■ **Task requirements**:
From the line with "[00:00:02.00 to 00:00:03.00]" to the line with "[00:00:10.00 to 00:00:11.00]", retype each line exactly as it stands in the records below, but skip the pictures.

Collected data
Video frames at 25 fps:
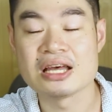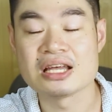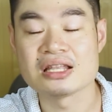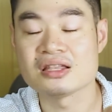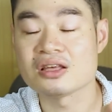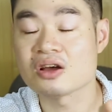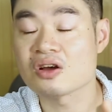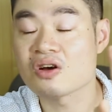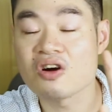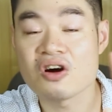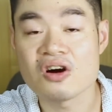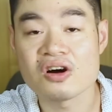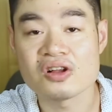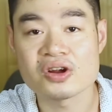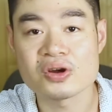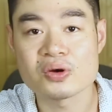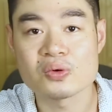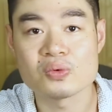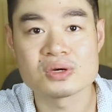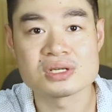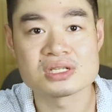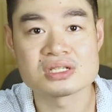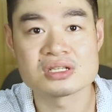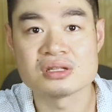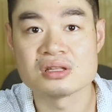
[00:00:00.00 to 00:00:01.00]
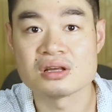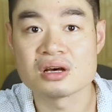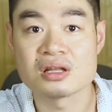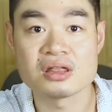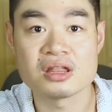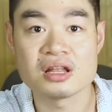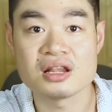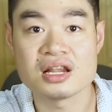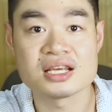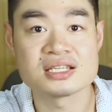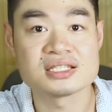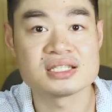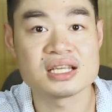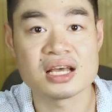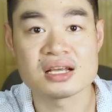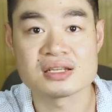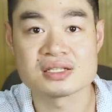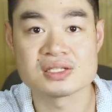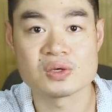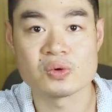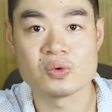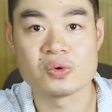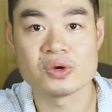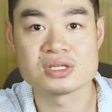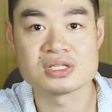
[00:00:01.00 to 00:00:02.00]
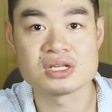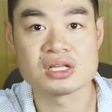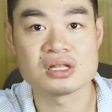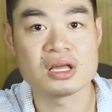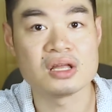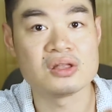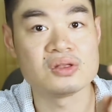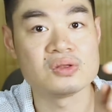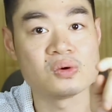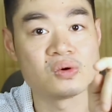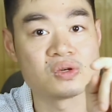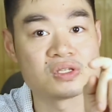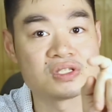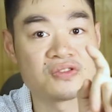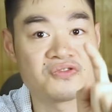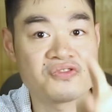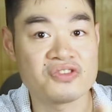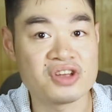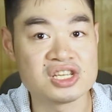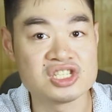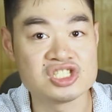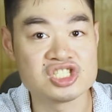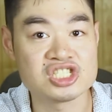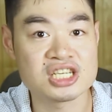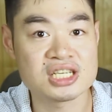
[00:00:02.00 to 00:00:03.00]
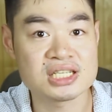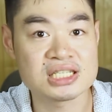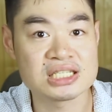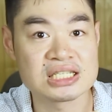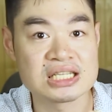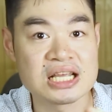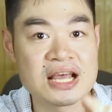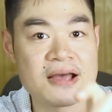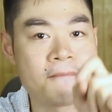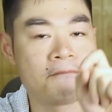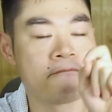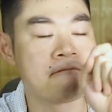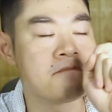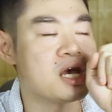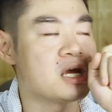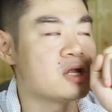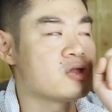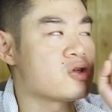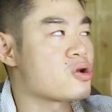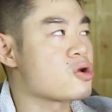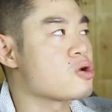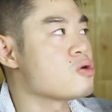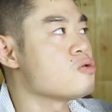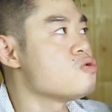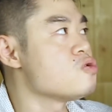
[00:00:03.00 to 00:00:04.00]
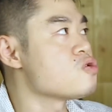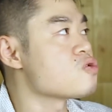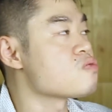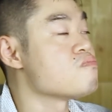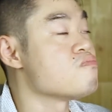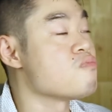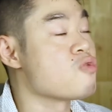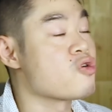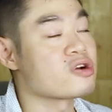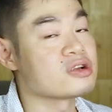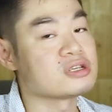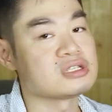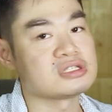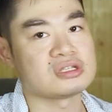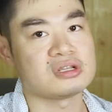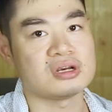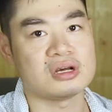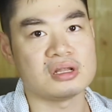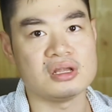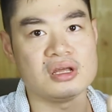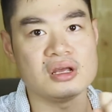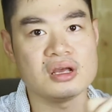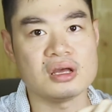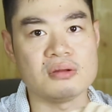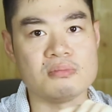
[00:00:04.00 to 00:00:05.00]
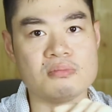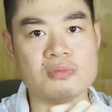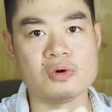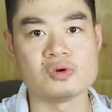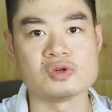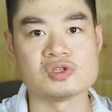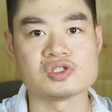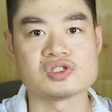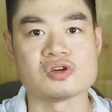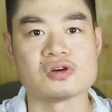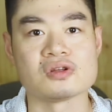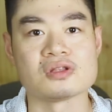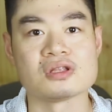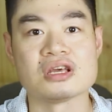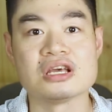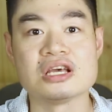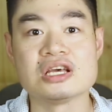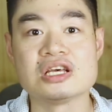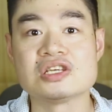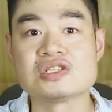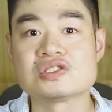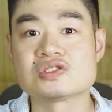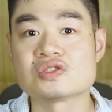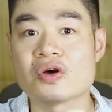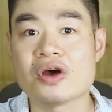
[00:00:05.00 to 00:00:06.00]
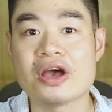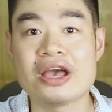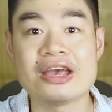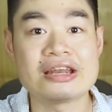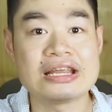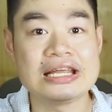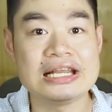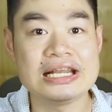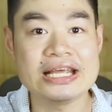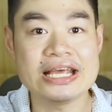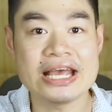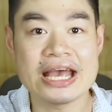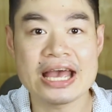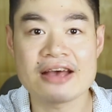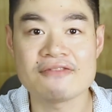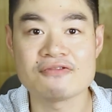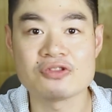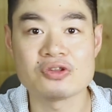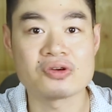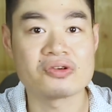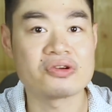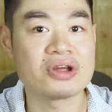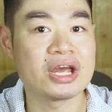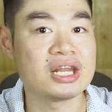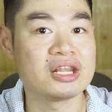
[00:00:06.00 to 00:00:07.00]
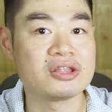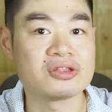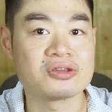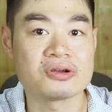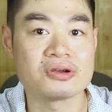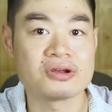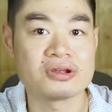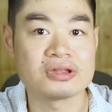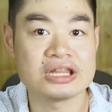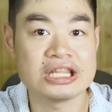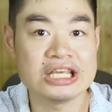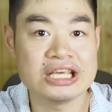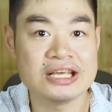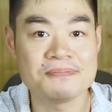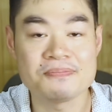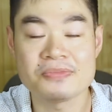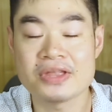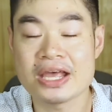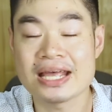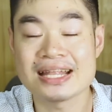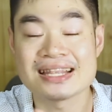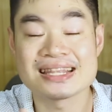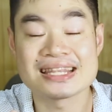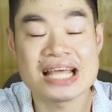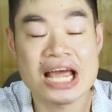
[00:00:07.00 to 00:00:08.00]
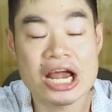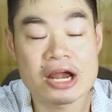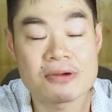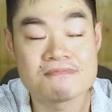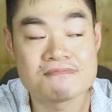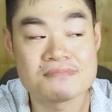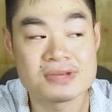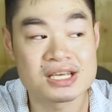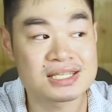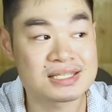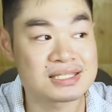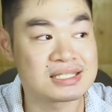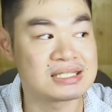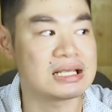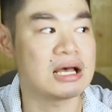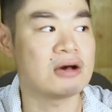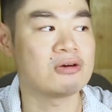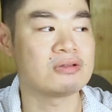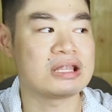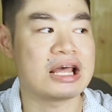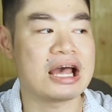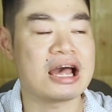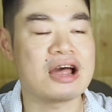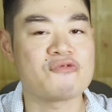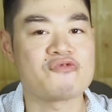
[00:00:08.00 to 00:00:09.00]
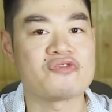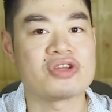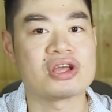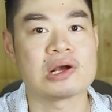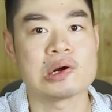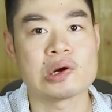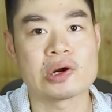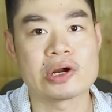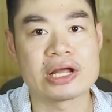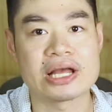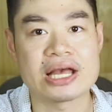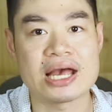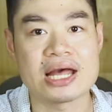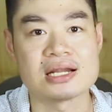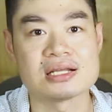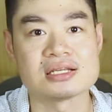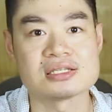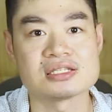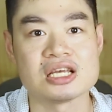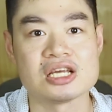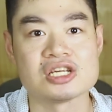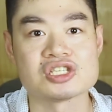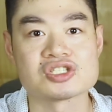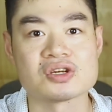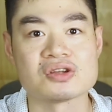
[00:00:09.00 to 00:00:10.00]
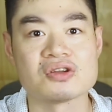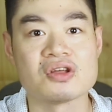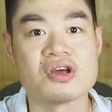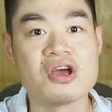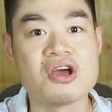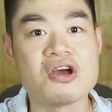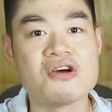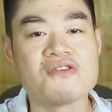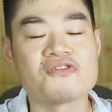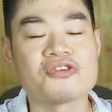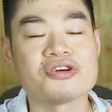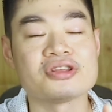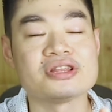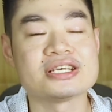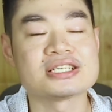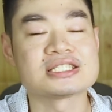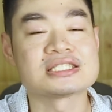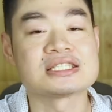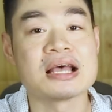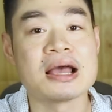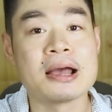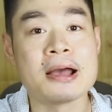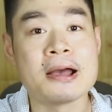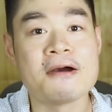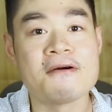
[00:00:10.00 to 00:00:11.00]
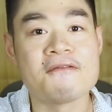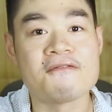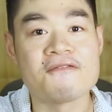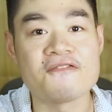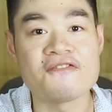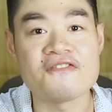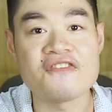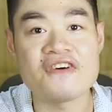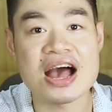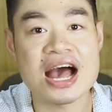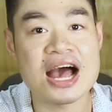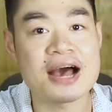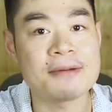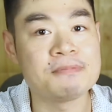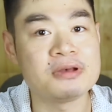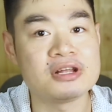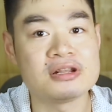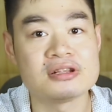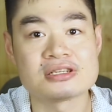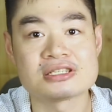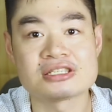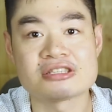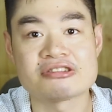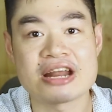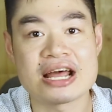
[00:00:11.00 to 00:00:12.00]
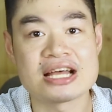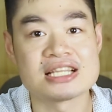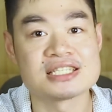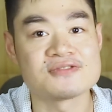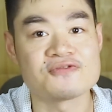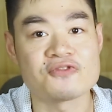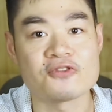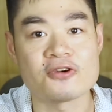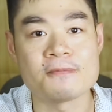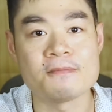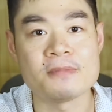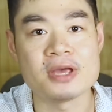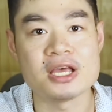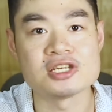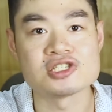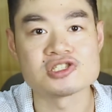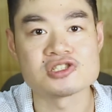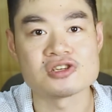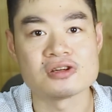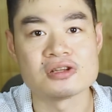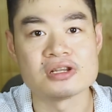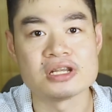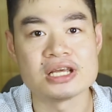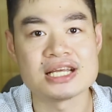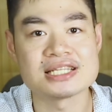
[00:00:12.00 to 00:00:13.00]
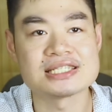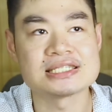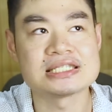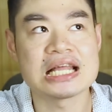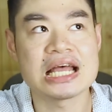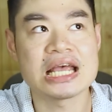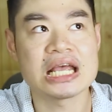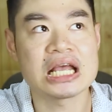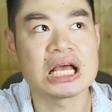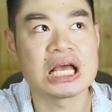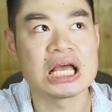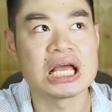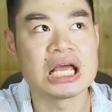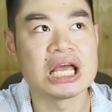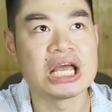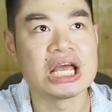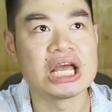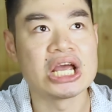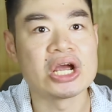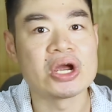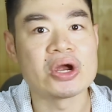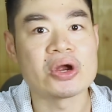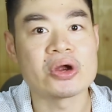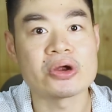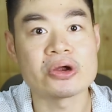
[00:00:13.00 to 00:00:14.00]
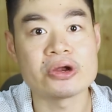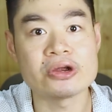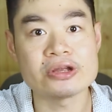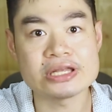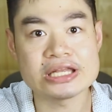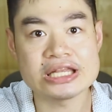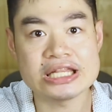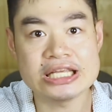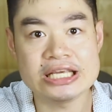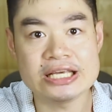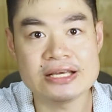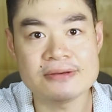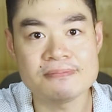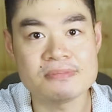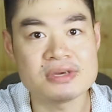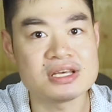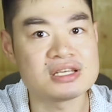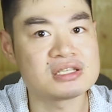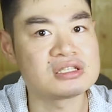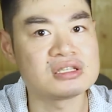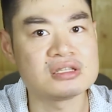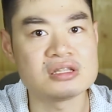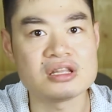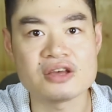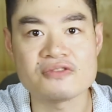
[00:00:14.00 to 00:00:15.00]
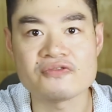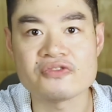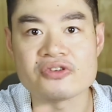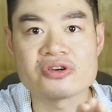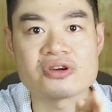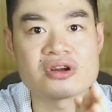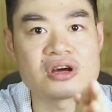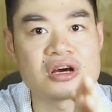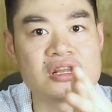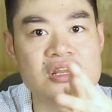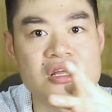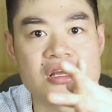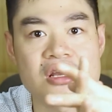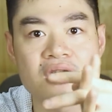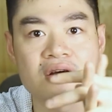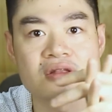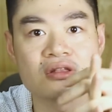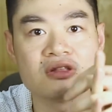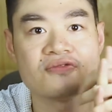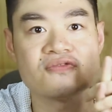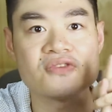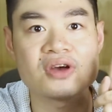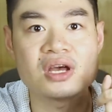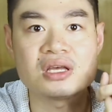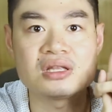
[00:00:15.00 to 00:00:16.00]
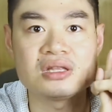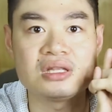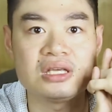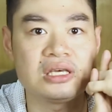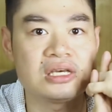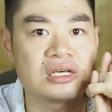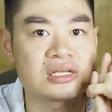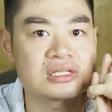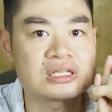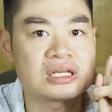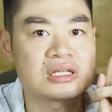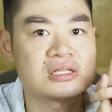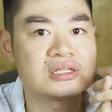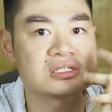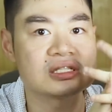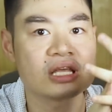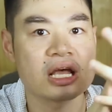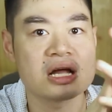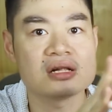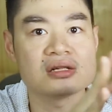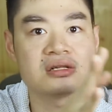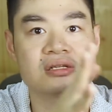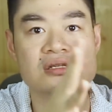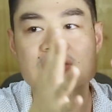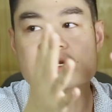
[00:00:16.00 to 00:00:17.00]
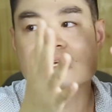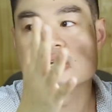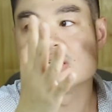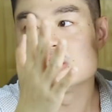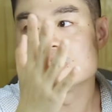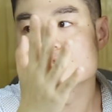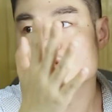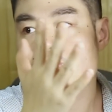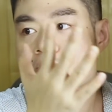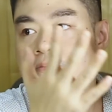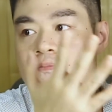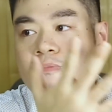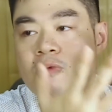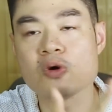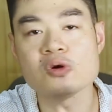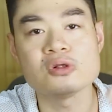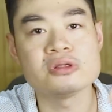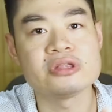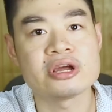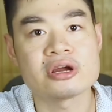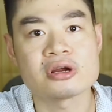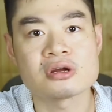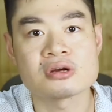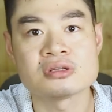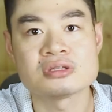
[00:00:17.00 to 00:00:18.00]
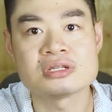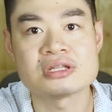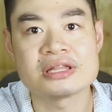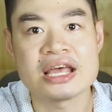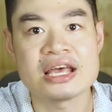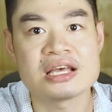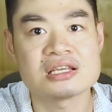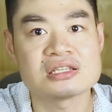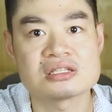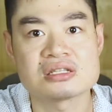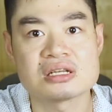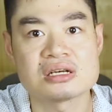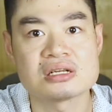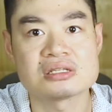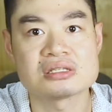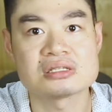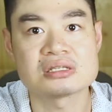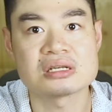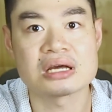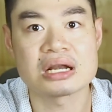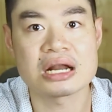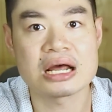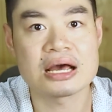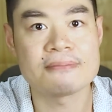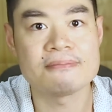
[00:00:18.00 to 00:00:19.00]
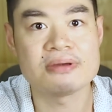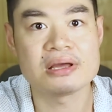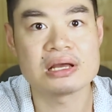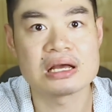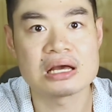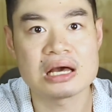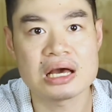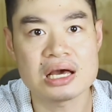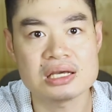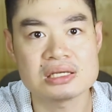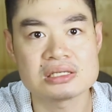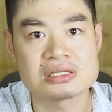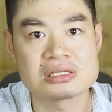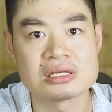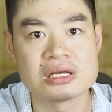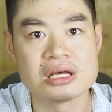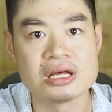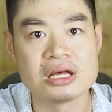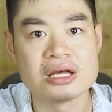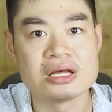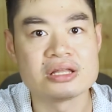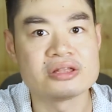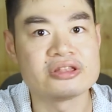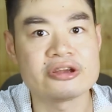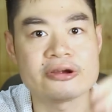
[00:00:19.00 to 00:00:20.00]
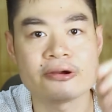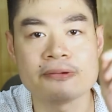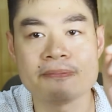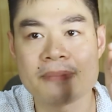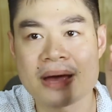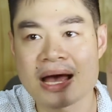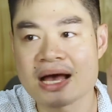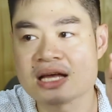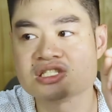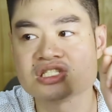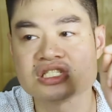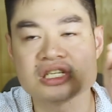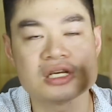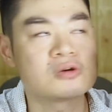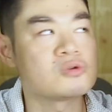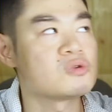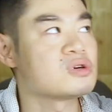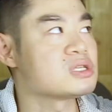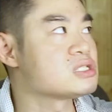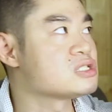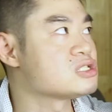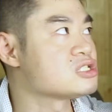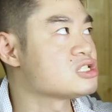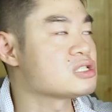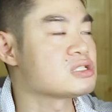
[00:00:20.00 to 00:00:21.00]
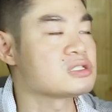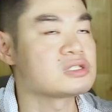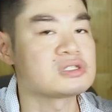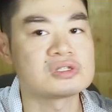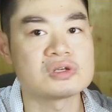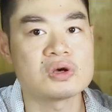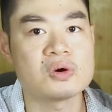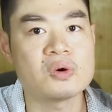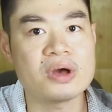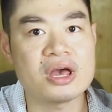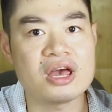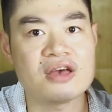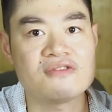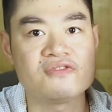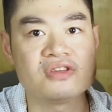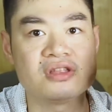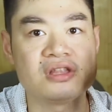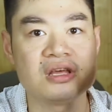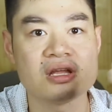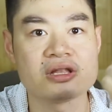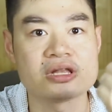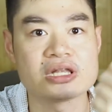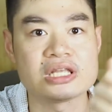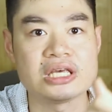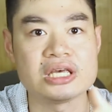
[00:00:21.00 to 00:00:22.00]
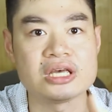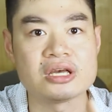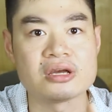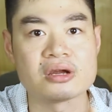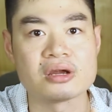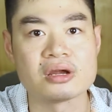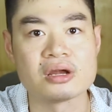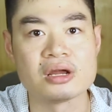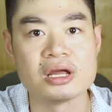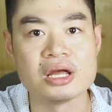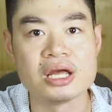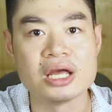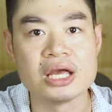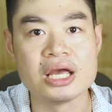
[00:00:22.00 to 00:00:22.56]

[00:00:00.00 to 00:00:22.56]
The color was nonetheless exquisite and those fringes made her look more stunning in motion. So I really have to credit her team, the entire Miss South Africa organization, for this fabulous transformation. It's like her team is never running out of ideas and styles to mold their contestants. Grabe, guys, their magic was just so evident here.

■ **Solution to the exercise**:
[00:00:02.00 to 00:00:03.00]
[00:00:03.00 to 00:00:04.00]
[00:00:04.00 to 00:00:05.00]
[00:00:05.00 to 00:00:06.00]
[00:00:06.00 to 00:00:07.00]
[00:00:07.00 to 00:00:08.00]
[00:00:08.00 to 00:00:09.00]
[00:00:09.00 to 00:00:10.00]
[00:00:10.00 to 00:00:11.00]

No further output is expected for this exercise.